**Records to process:**
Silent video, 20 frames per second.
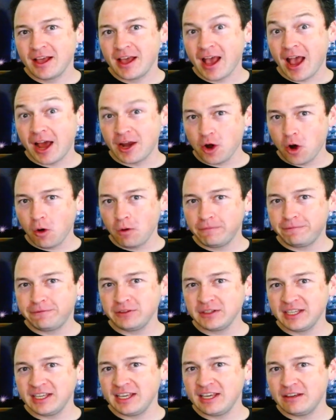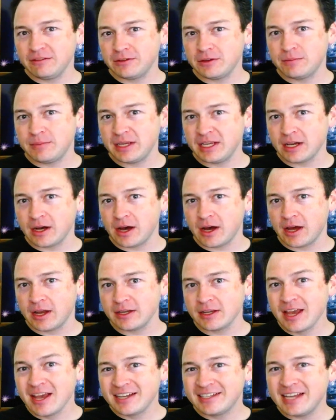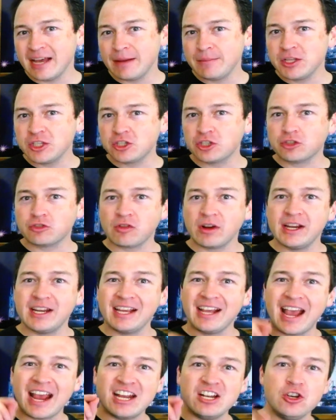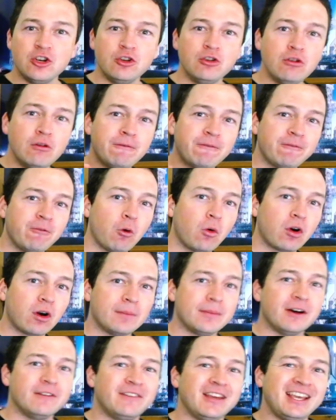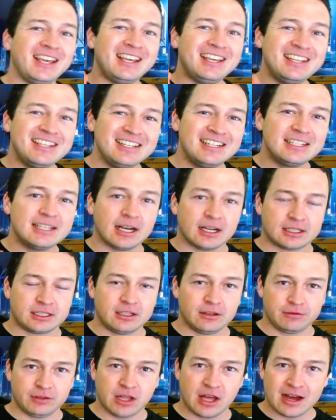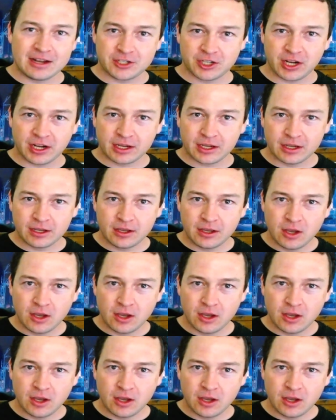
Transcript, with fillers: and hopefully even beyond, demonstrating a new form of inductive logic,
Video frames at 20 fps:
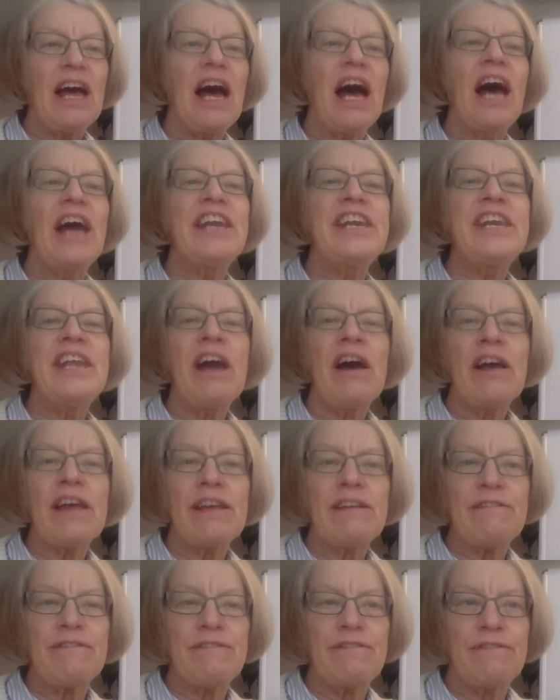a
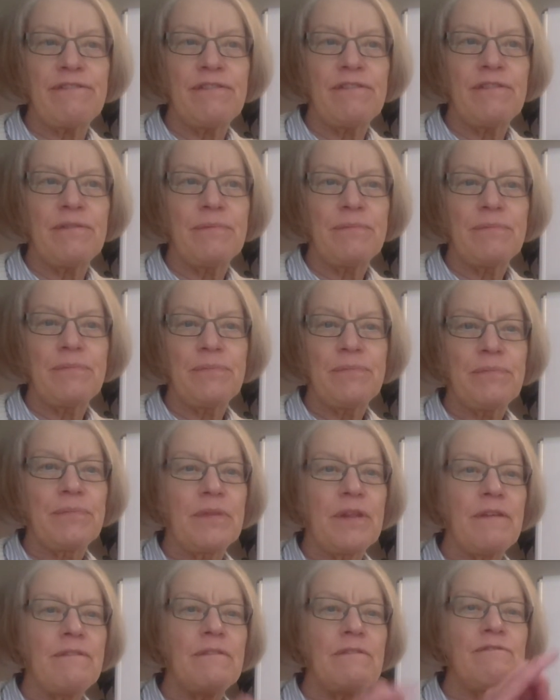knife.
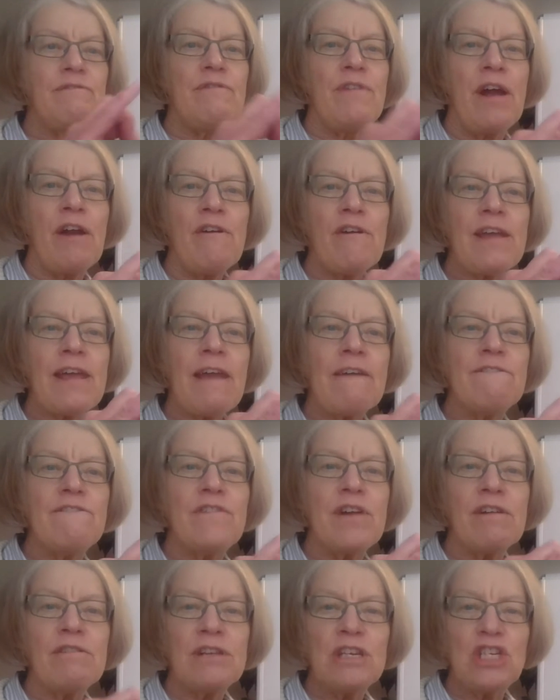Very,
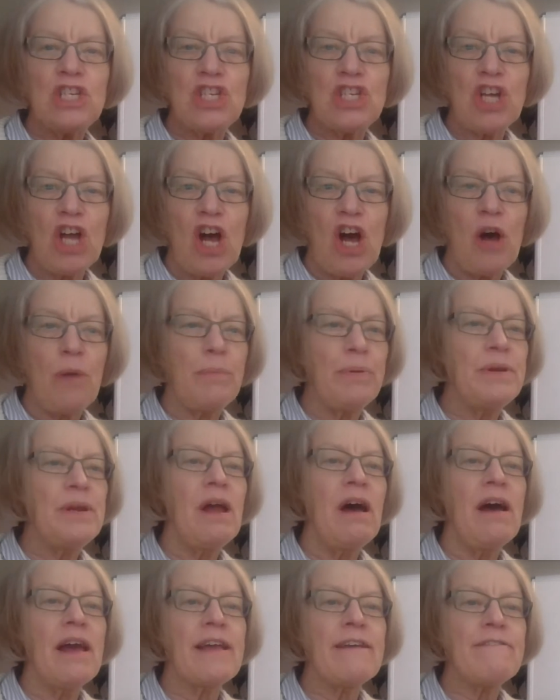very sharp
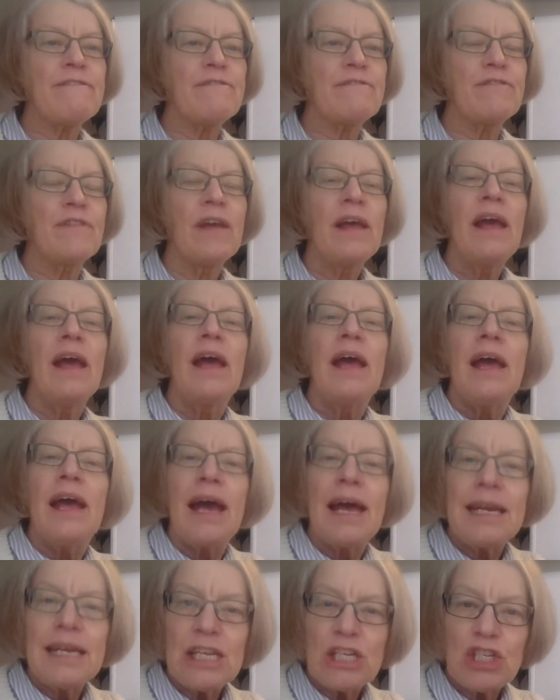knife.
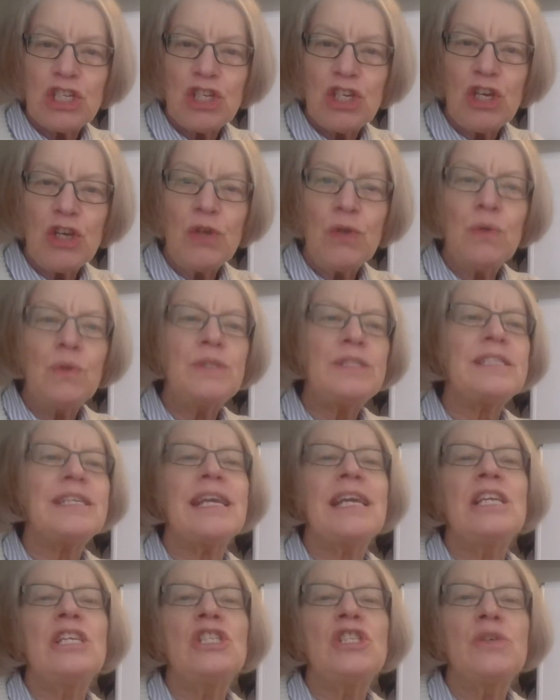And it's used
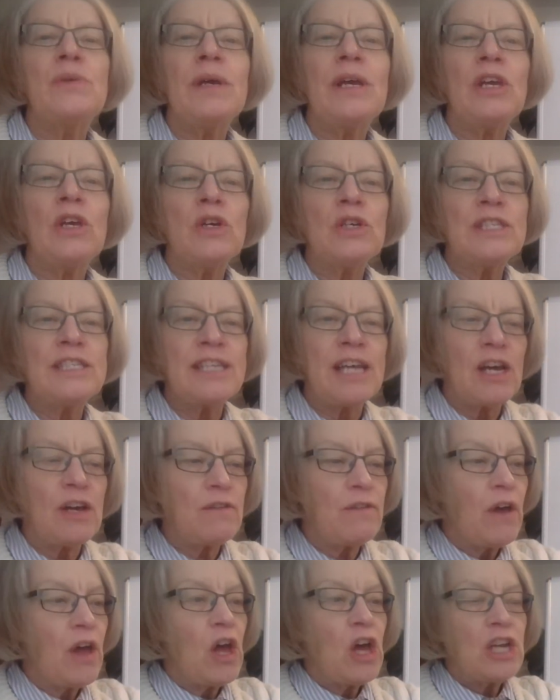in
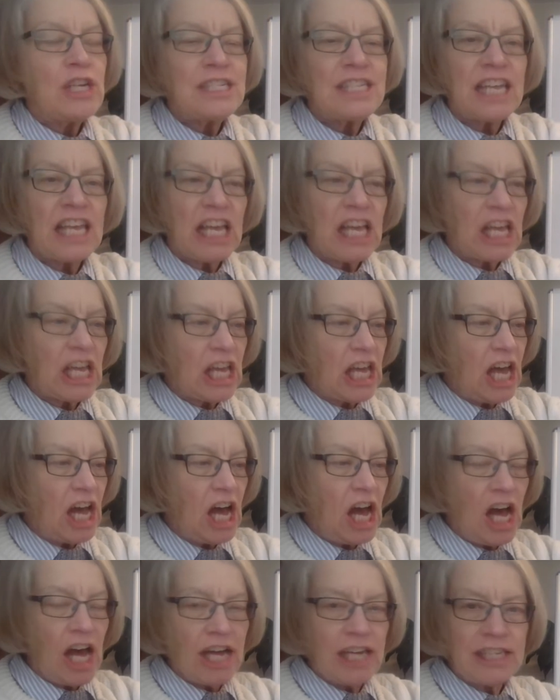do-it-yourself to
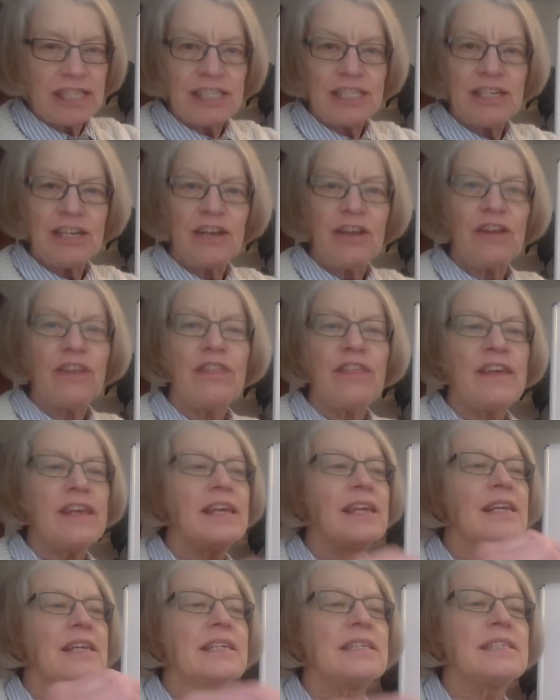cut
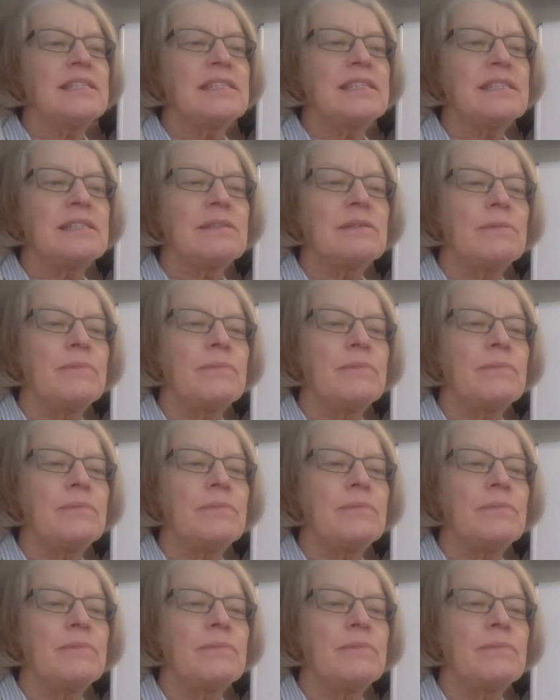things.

**About this exercise:**
Every record is to be restated word for word, with the pictures left out.

**Problem solution:**
Silent video, 20 frames per second.
Transcript, with fillers: and hopefully even beyond, demonstrating a new form of inductive logic,
Video frames at 20 fps:
a
knife.
Very,
very sharp
knife.
And it's used
in
do-it-yourself to
cut
things.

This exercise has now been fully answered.